Accounting files routed for downstream ingestion (MailWizz bounce
processor, parsedmarc, custom analytics).
03 MailWizz Pro installation and tuning
MailWizz Pro installed on its own service. License registered.
php-fpm and nginx configured for the workload. PHP opcache tuned for
persistent applications.
MariaDB tuned for tracking-event throughput: innodb_buffer_pool_size
set to 60-70% of RAM, innodb_flush_log_at_trx_commit calibrated for
durability vs throughput, query cache disabled (it hurts at the
scales we operate at), max_connections increased.
Redis configured for sessions and queue cache. Supervisor managing
campaign delivery workers, bounce processors, and FBL pullers with
automatic restart on failure. Worker count scaled to expected
campaign concurrency. cron schedules configured for list maintenance,
tracking aggregation, statistics rollups. Initial admin and API user
provisioned with credentials handed over securely.

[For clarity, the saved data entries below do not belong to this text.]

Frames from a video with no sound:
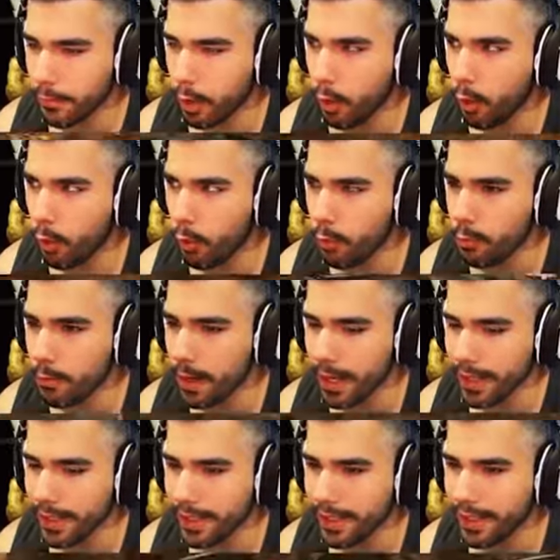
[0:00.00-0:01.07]
Oh
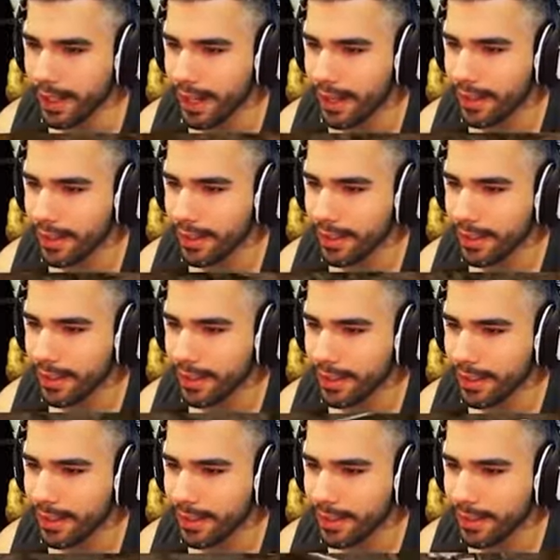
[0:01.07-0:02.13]
my god.
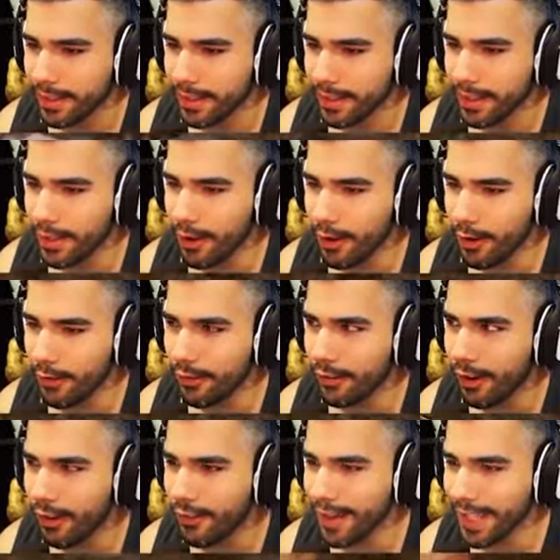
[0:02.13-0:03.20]
No!
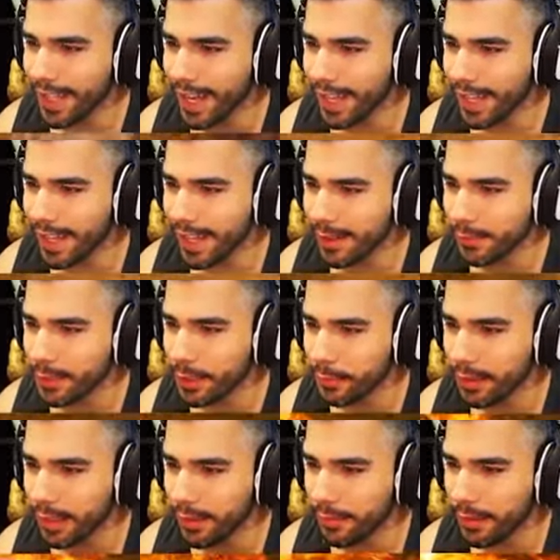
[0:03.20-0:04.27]
Oh my god, I got him too with
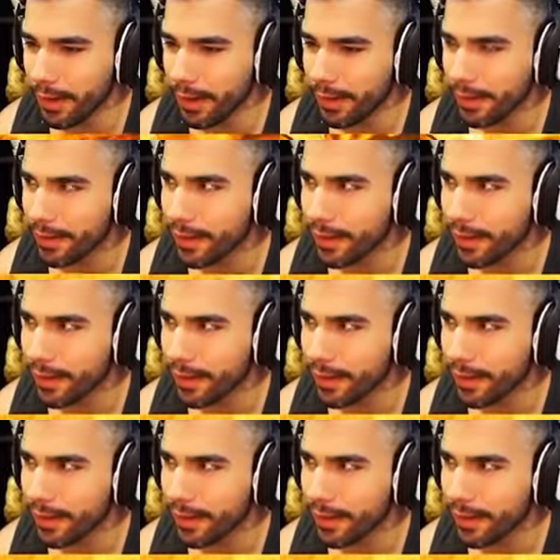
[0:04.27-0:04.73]
the fire.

04 DNS authentication, full stack
SPF record published authorising your sending IPs. Lookup count
verified under the 10-lookup ceiling exhaustively.

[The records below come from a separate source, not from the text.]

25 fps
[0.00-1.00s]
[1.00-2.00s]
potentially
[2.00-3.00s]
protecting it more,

Hard-fail terminator (-all) by default; soft-fail (~all) only where
your sending profile genuinely needs it.
DKIM keys generated at 2048-bit RSA with rsa-sha256 signing. Public
keys published with predictable selector naming (year-quarter format,
e.g. 2026q1) so future rotations are clean. Multi-string TXT format
applied where the key exceeds the 255-byte single-string limit.
DMARC published at p=none with rua= reporting active to a destination
that actually parses (your inbox, parsedmarc, dmarcian, our managed
monitoring). Subdomain policy explicit (sp= set, not inherited).

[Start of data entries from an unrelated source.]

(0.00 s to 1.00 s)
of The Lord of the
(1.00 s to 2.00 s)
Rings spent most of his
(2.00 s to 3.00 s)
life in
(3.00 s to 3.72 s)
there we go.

Aggregate report ingestion verified.
MTA-STS policy file deployed at the well-known path under HTTPS.
Mode set to testing initially, ready for promotion to enforce after
14 days of clean TLS-RPT data. TLS-RPT companion record published.
BIMI bootstrap if you have a registered trademark and DMARC enforcement.
05 rDNS, FCrDNS, HELO alignment
Custom rDNS set on every sending IP, aligned with the HELO/EHLO
hostname under your sending domain. Forward A records published
for the hostname. PTR records configured at the IP allocation level.
FCrDNS verified per IP. Both directions of the loop close.
PowerMTA configured to declare the correct HELO per source IP.
MailWizz delivery server settings reflect the IP-to-hostname mapping
so per-IP signing happens correctly. The whole verification chain
tested with a sample send before we declare the rDNS layer complete.
06 FBL enrolment and processing
Microsoft JMRP, Yahoo CFL, Apple FBL enrolment submitted in your
name. Verification messages received and confirmed.
FBL inboxes set up with IMAP credentials. MailWizz's
bounce processor configured to poll them on schedule. Parser tested
with the verification messages from each FBL provider.
Suppression-list pipeline verified end-to-end: FBL message arrives,
parser extracts the complainant address, suppression entry written
to MailWizz, future sends to that address blocked at the queue
stage. Verified with a synthetic complaint test before handover.
07 Documentation and handover
Operations runbook documenting every credential, every config file,
every cron schedule, every backup job. Diagram of the stack
architecture as deployed. Complete list of DNS records published with
explanation of each. List of post-handover tasks (BIMI deployment,
IP warmup, additional VMTA pools as you scale).
30 minutes of Telegram or Jitsi handover with your team. We walk
through the runbook, answer questions about the operational layer,
and demonstrate the most common operations (sending a test campaign,
checking PowerMTA pickup queue, reading bounce reports). Recording
available on request for your team's reference later.
08 14-day warranty
For 14 days after handover, anything we configured that breaks gets
fixed at no additional cost. Configuration drift, package upgrade
issues, missed edge case in our setup, bug in our runbook, all
covered. Things you change yourself afterward (new VMTA you added,
different cron schedule, MailWizz plugins) are not covered, but we'll
usually help anyway if it's straightforward.